Mais il y a quand même eu un débat sur le poids accordé aux Pays-Bas dans la Constitution Européenne. L'accusation qui fut portée était que les nouvelles institutions que celle-ci apportait étaient défavorables aux Pays-Bas, dans le sens où elles leur donnait moins de poids dans la prises de décision. En toute honnêteté, il faut dire que cela était vrai. C'est en fait le Traité de Nice qui avait le tort de demander une majorité qualifiée très importante pour faire avancer chaque projet, ou une minorité de blocage assez faible. Ainsi, le poids politique des "petits pays" était largement plus que proportionnel à leur nombre d'habitants. En fixant la majorité qualifiée à 55 % des pays et à 65 % de la population dans la prise de décisions sur les dossiers émanant de la Commission Europénne, le Traité Constitutionnel Européen redevenait raisonnable sur ce point là, et aurait ainsi permis d'avancer plus facilement dans la construction européenne. Mais les Pays-Bas n'ont vu que le fait que leur influence diminuerait en conséquence, leur soutien aux réformes engagées ne devenant plus obligatoire. En appeller à l'intérêt général pour résoudre la question devient alors épineux, car faut-il prendre en compte l'intérêt général au niveau de l'intérêt de la population néerlandaise ou bien à celui de l'ensemble de la population européenne ?
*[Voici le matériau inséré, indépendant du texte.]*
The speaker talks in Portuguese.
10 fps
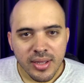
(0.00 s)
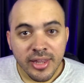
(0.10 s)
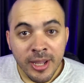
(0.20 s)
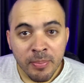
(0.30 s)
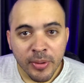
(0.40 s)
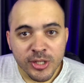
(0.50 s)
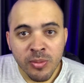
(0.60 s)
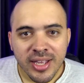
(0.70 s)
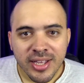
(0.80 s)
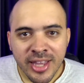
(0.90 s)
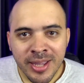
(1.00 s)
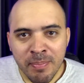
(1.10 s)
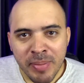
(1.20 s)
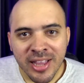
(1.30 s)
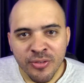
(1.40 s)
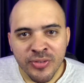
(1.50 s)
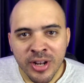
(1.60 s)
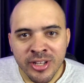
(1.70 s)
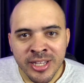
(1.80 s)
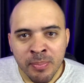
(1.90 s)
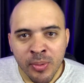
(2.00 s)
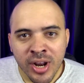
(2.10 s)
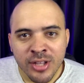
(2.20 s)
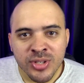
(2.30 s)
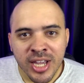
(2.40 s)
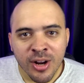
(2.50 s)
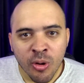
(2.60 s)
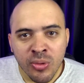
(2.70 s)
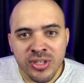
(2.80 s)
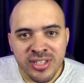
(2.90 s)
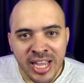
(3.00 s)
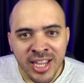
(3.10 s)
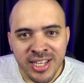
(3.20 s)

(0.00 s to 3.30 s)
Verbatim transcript: Daí próximo, daí perto do final da temporada, os caras conseguem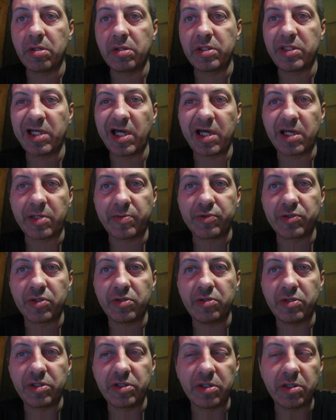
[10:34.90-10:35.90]
targ przy
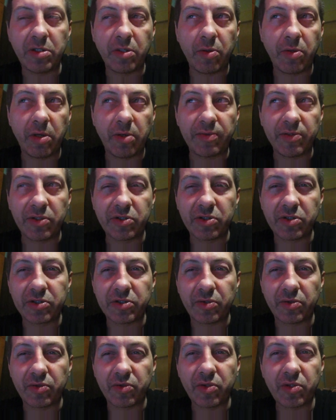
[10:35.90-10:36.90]
ulicy Dołowej
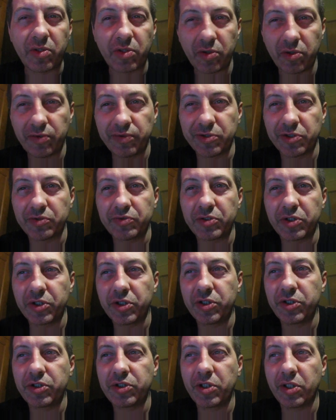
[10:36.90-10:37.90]
został również
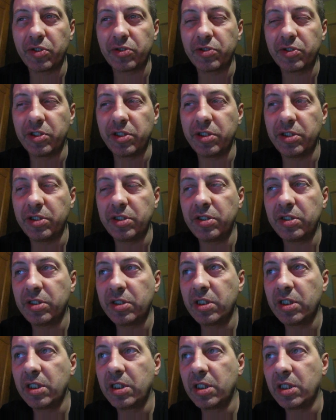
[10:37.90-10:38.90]
przeniesiony.
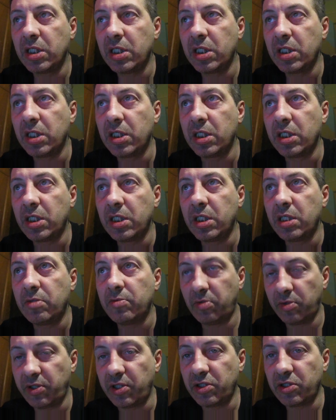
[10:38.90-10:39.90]

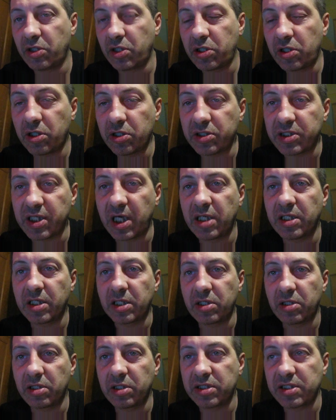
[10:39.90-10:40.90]
Mówię, no kolosalne,
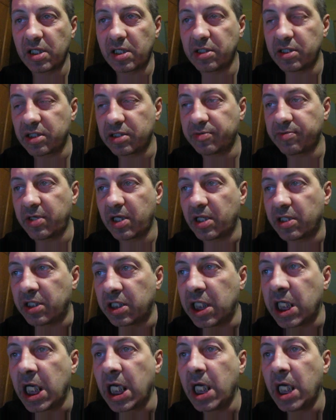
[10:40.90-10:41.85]
kolosalne zmiany.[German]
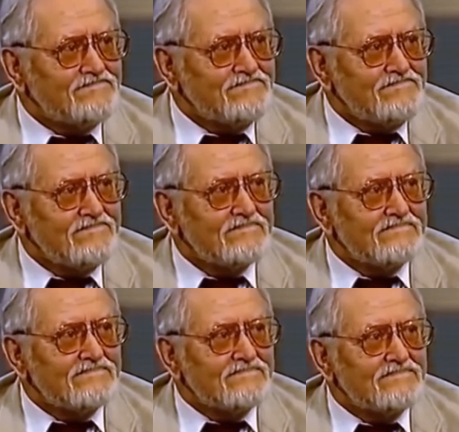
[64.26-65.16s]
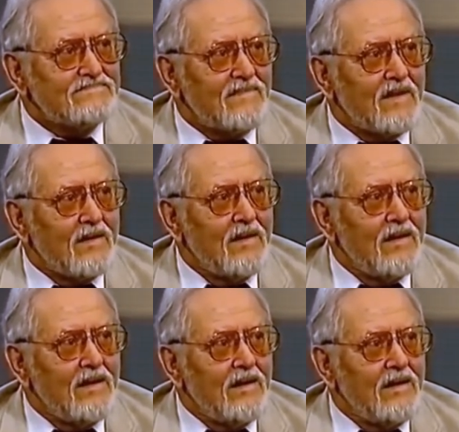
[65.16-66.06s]
Haben Sie den Eindruck, Ihre Sendung
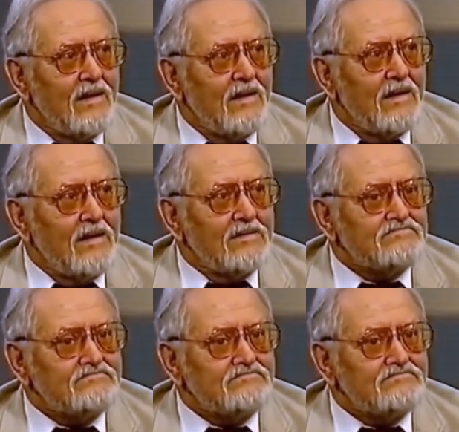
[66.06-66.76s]
fehlt den Zuschauern?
C'est toute la question de l'Europe en tant qu'institution politique. Le principe de subsidiarité, appliqué d'une manière générale, dirait que pour un dossier de taille nationale, c'est un Etat particulier qui est compétent, et que pour une question qui se pose à l'échelle de plusieurs pays, c'est l'Union Européenne qui est la première concernée. Si le principe de subsidiarité est rigoureusement appliqué par l'Union Europénne, c'est alors l'intérêt général au niveau européen qui devient le seul légitime. Sur ce principe, les Pays-Bas auraient alors du accepter une diminution de leur capacité d'interférence pour le bien être collectif. Du reste, cette baisse d'influence institutionnelle ne devait pas nécessairement devenir une baisse d'influence réelle, tant c'est la pratique des institutions qui détermine les influences réciproques. Il n'est jamais bon que la construction européenne se fasse via le passage en force, et l'approbation néerlandaise devait rester souhaitable en pratique pour que l'évolution soit vraiment positive.

A l'aune de cette analyse, il apparaît que les électeurs français n'ont eux pas plus voté en prenant compte l'intérêt particulier de leur pays que l'intérêt général européen. En effet, puisque mécaniquement, ce nouveau traité donnait un poids plus important à la France dans la prise de décision. D'une manière générale, si la construction européenne repose toujours d'abord sur les locomotives françaises et allemandes (même si actuellement celle française est bien à la peine), il faut veiller à ce qu'aucun pays ne se sente exclu de la façon dont la construction européenne est menée. Cela peut paraître relever de l'idéalisme naïf, mais il serait souhaitable, dans l'absolu, qu'il y ait une prise en compte de notre intérêt général commun à tous les pays d'Europe, chez chaque citoyen, pour que la suite se passe au mieux.